1 – Lingua originale: l’olandese.
2 – GU L 192, pag. 10.
3 – GU L 74, pag. 13.
4 – GU L 199, pag. 32.
5–
Diário da República I, serie A,n. 176, del 1 agosto 1997, pag 4010.
6–
Diário da República I, serie A, n. 282, del 6 dicembre 2002, pag. 7556.
7–
Diário da República I, serie A, n. 40 del 17 febbraio 2003, pag. 1044.
8–
Diário da República I, serie A, n. 39, del 15 febbraio 1995, pag. 969.
9 – Sentenza 24 luglio 2003, causa C-280/00, Altmark (Racc. pag.
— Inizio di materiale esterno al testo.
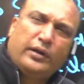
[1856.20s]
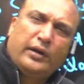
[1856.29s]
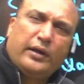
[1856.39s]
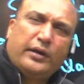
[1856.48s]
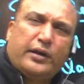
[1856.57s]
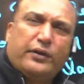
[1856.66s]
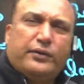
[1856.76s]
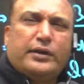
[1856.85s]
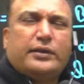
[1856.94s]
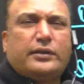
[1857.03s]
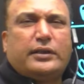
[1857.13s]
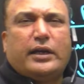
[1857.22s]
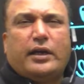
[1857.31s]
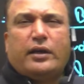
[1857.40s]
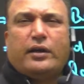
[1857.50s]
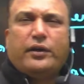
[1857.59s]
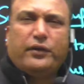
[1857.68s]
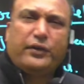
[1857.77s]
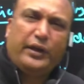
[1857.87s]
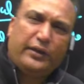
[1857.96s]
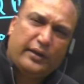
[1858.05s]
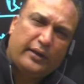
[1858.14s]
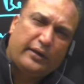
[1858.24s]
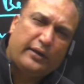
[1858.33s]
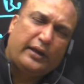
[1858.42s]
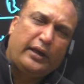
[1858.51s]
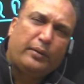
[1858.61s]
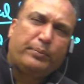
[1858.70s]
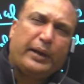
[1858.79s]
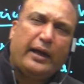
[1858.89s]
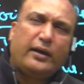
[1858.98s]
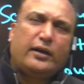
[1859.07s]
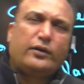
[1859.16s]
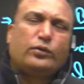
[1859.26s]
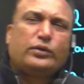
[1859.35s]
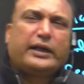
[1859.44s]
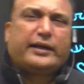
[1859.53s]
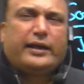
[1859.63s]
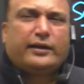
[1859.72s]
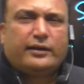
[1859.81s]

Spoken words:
traversed the region running parallel to the canal,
I‑7747).
10 – GU L 249, pag. 21.
11 – Un'utile rassegna dei vari sviluppi si può trovare in: R. Mansell, The New Telecommunications: A Political Economy of Network Evolution, Londra, Sage Publications, 1993.
12 – L’art. 2, primo comma, della direttiva 90/388 e l’art. 2, n. 2, secondo comma, della direttiva 96/19.
13 – L’art. 5, n. 3, della direttiva 97/33.